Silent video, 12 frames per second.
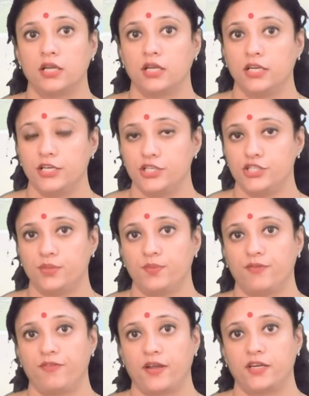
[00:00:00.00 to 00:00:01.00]
leadership
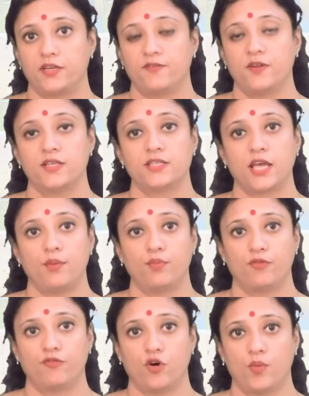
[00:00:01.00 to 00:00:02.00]
effectiveness and
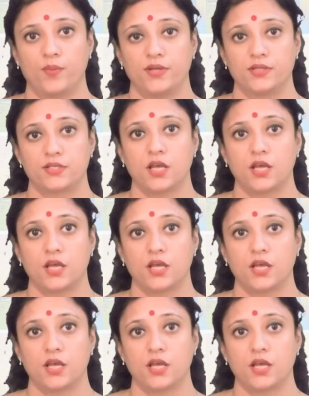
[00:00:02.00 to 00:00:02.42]
performance.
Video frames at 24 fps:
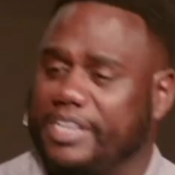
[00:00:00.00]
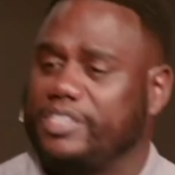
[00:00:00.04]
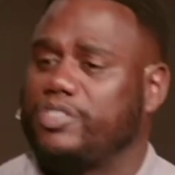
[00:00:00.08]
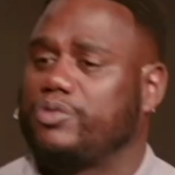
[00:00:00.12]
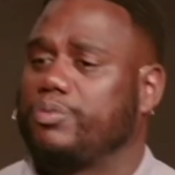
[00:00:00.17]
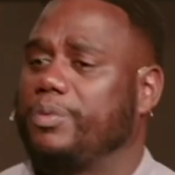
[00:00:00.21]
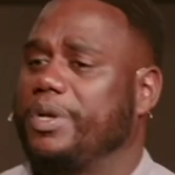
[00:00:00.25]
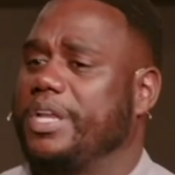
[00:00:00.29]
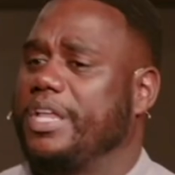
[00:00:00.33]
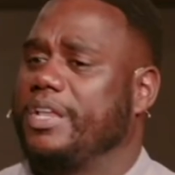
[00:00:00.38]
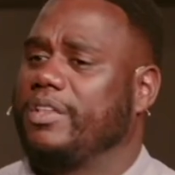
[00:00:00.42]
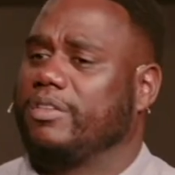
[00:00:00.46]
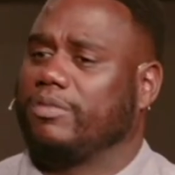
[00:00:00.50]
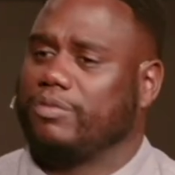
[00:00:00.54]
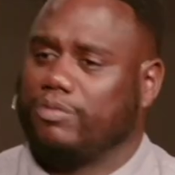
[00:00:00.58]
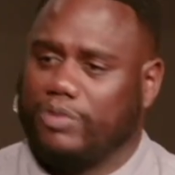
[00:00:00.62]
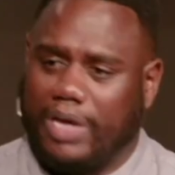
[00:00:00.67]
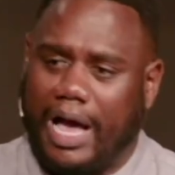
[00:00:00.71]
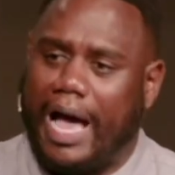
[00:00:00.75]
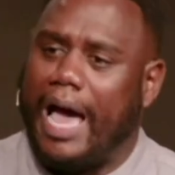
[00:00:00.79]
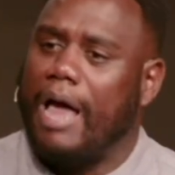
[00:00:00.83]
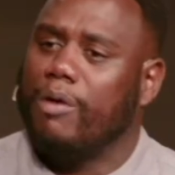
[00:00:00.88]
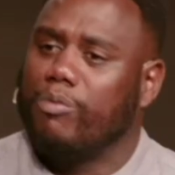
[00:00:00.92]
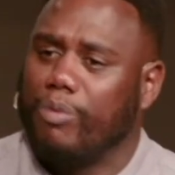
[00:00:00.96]
this when it,
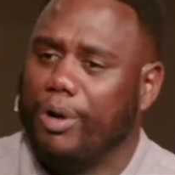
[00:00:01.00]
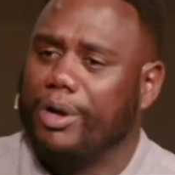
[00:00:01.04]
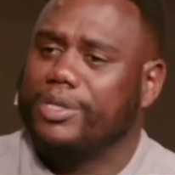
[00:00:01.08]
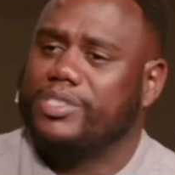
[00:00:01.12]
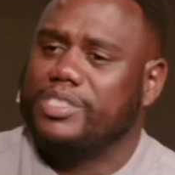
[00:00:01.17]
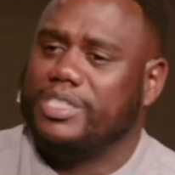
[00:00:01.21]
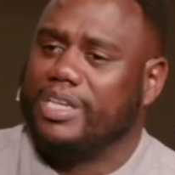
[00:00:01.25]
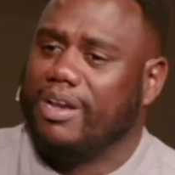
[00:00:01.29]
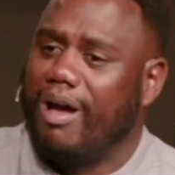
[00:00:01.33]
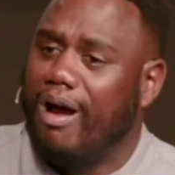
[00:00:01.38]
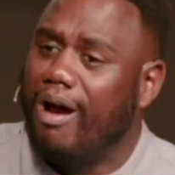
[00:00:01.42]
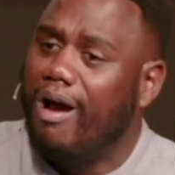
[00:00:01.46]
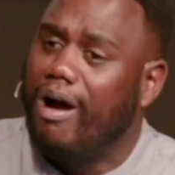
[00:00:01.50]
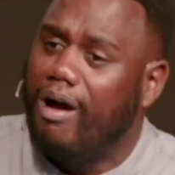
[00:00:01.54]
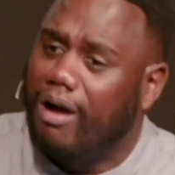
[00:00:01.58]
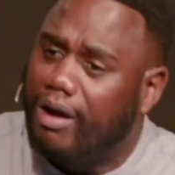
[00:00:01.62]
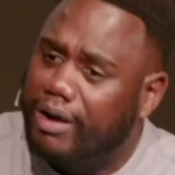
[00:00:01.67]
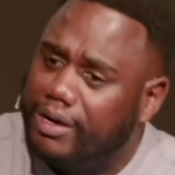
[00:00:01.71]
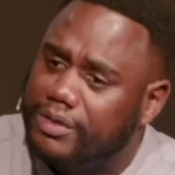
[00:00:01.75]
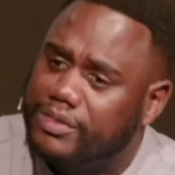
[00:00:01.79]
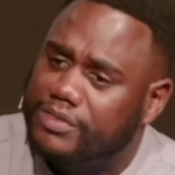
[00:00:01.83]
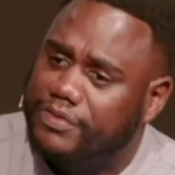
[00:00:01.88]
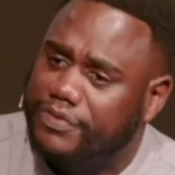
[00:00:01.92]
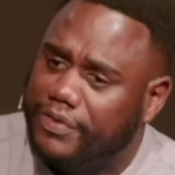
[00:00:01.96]
God works in our
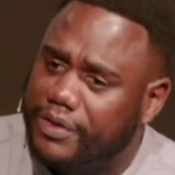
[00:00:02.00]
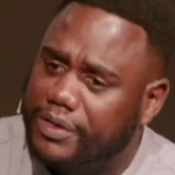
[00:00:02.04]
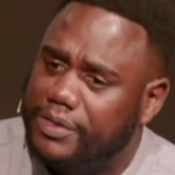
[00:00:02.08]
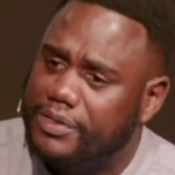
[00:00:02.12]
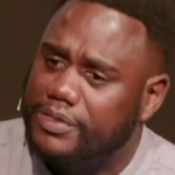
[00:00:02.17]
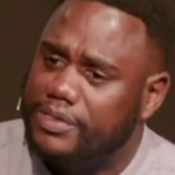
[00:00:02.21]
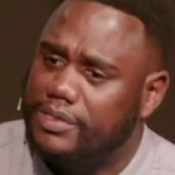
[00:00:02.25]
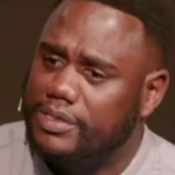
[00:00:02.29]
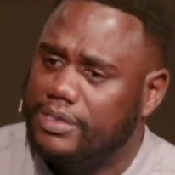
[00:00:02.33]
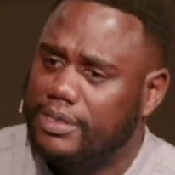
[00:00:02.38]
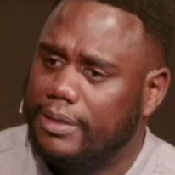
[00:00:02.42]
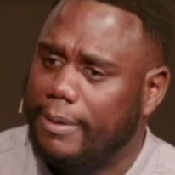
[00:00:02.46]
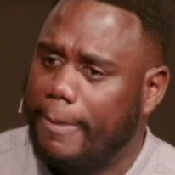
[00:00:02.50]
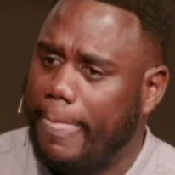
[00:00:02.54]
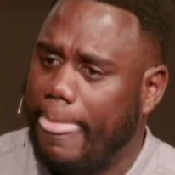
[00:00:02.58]
hearts first.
· · · · ·
Copy out every line of the data that includes the word "frames".

Silent video, 12 frames per second.
Video frames at 24 fps:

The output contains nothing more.